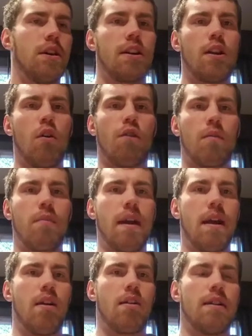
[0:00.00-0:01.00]
go from
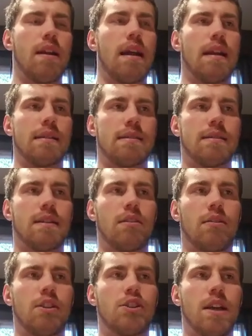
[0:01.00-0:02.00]
there, not
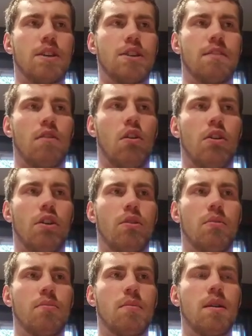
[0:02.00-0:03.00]
necessarily changing
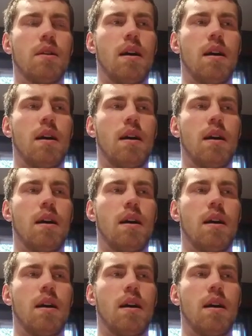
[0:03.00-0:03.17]
volume,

Action item:
An exact copy of the data above is required, printed without its pictures.

Output for this task:
[0:00.00-0:01.00]
go from
[0:01.00-0:02.00]
there, not
[0:02.00-0:03.00]
necessarily changing
[0:03.00-0:03.17]
volume,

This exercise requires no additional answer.